Harrison was merely getting in a friendly dig at his buddy Brady, but Baltimore linebacker Ray Lewis couldn't have been more serious when he fumed, after the Ravens twice were penalized for unnecessary roughness for hitting Brady -- once high, once low - last Sunday:
"Without totally going off the wall here, it's embarrassing to the game. Brady is good enough to make his own plays. Let him make the play. When you have two great teams that are going at it, let them go at it. Both of (the Patriots') touchdown drives had personal fouls that kept the drives alive. Did that win or lose the game? No, but it got them 14 points."
The first of the penalties that incited Lewis occurred on the Patriots' second possession, when tackle Haloti Ngata drew a flag for hitting Brady's helmet. Brady had just thrown an incompletion on third down at the Baltimore 37. The penalty resulted in a first down for New England at the 22, and the Patriots went on to score on Brady's one-yard sneak.
The second penalty for hitting Brady was in the second quarter, when outside linebacker Terrell Suggs went for Brady's knees after he'd released the ball. Brady -- who missed virtually all of last season after a similar low blow resulted in torn ligaments in his left knee -- immediately turned to an official and signaled as if to throw a flag, which immediately followed.
"They deserved to get flagged," a smiling Brady said later. "We're holding the ball, we're unprotected, just sitting there defenseless, so they've got to stay away from me."
Ravens coach John Harbaugh, like Lewis, made no secret of the fact that he felt the officials were overly protective of Brady.

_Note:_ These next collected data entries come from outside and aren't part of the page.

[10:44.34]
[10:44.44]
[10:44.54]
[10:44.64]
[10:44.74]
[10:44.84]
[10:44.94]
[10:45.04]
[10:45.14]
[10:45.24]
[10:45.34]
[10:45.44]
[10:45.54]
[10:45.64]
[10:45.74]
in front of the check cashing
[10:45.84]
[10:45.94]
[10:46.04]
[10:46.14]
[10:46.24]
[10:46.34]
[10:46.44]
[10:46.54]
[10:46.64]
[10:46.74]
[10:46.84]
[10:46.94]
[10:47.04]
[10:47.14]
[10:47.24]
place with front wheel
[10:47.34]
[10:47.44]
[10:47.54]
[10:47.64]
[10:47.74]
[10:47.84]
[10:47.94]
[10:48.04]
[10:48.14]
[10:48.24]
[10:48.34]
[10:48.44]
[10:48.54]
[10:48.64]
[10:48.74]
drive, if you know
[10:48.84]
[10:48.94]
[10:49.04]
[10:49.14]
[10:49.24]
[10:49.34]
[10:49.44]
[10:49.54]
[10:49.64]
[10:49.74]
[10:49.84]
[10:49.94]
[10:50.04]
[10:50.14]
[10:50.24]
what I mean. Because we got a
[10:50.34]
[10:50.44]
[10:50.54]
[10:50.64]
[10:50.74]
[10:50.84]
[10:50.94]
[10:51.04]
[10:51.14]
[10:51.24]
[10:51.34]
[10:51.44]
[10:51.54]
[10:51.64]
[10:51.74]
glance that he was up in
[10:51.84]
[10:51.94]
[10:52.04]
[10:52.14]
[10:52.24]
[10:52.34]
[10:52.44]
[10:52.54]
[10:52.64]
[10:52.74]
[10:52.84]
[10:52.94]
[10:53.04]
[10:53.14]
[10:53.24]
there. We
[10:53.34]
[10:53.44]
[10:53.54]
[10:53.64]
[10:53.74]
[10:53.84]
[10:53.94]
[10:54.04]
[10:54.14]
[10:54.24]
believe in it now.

But the fact is that Brady, like every other quarterback in the league, still gets hit. He was leveled from behind by Suggs in the third quarter and fumbled the ball, which the Ravens recovered in the end zone for a touchdown that made the score 17-14.

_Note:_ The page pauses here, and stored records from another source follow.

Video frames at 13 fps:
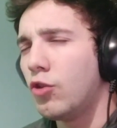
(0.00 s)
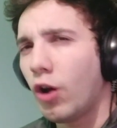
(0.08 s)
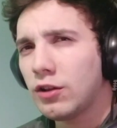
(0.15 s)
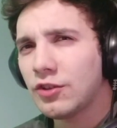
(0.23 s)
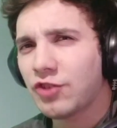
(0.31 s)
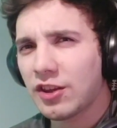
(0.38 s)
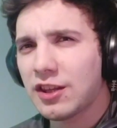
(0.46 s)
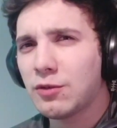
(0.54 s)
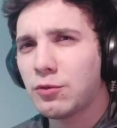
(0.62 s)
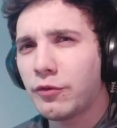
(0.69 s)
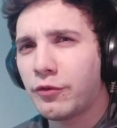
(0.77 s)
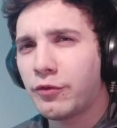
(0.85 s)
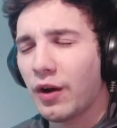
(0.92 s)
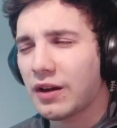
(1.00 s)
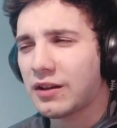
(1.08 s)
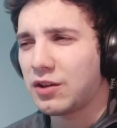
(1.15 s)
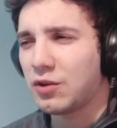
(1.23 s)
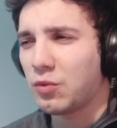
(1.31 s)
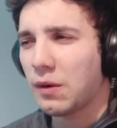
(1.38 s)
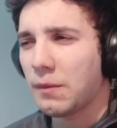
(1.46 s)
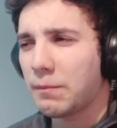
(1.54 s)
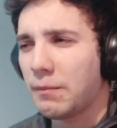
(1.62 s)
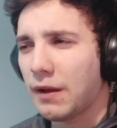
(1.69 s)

Knowledge, I think, will fuck you up,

Twice in the preseason, Brady was rocked by bone-rattling sacks. After the Bengals' Robert Geathers leveled him, the Redskins' 350-pound all-pro lineman, Albert Haynesworth, drilled Brady from behind and landed squarely on top of him. Brady didn't play the rest of the game. Nor did he play in the Pats' final preseason game, causing concerns that he might have injured his shoulder.

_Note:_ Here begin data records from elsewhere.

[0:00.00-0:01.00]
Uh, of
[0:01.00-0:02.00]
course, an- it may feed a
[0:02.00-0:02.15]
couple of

Clearly, it's OK to hit the quarterback and hit him hard.
What the NFL has made equally clear is that quarterbacks can't be hit in the head, or below the knees - an edict that is both reasonable and sensible. Defenders shouldn't be allowed to go head hunting, or to take a QB down by hitting him at the knees while he's in a vulnerable, passing position.
New England nose tackle Vince Wilfork was fined $12,500 after the season opener in 2007 when he hit Buffalo quarterback J.P. Losman low, sending him out with an injured knee. Wilfork was flagged for a similar offense against the Bills this year.
"We don't make the rules," said Brady, "we just play by them. Whatever they call, they call. I think we were on the fortunate end of a few of them (against the Ravens). Other times, we haven't been. Like I've said, in the end, they probably all even out."
But that doesn't stop Brady from trying to help out the officials, as he did last Sunday when Suggs hit him below the knees.
"I want the penalty call," Brady said. "I want 15 yards. I don't care whether they hit me or not, that's an advantage for our offense."
Then, flashing his charismatic cover-boy smile, he added: "I go hug the ref before the game, ask about his kids and stuff like that. I'm trying to get him on our side."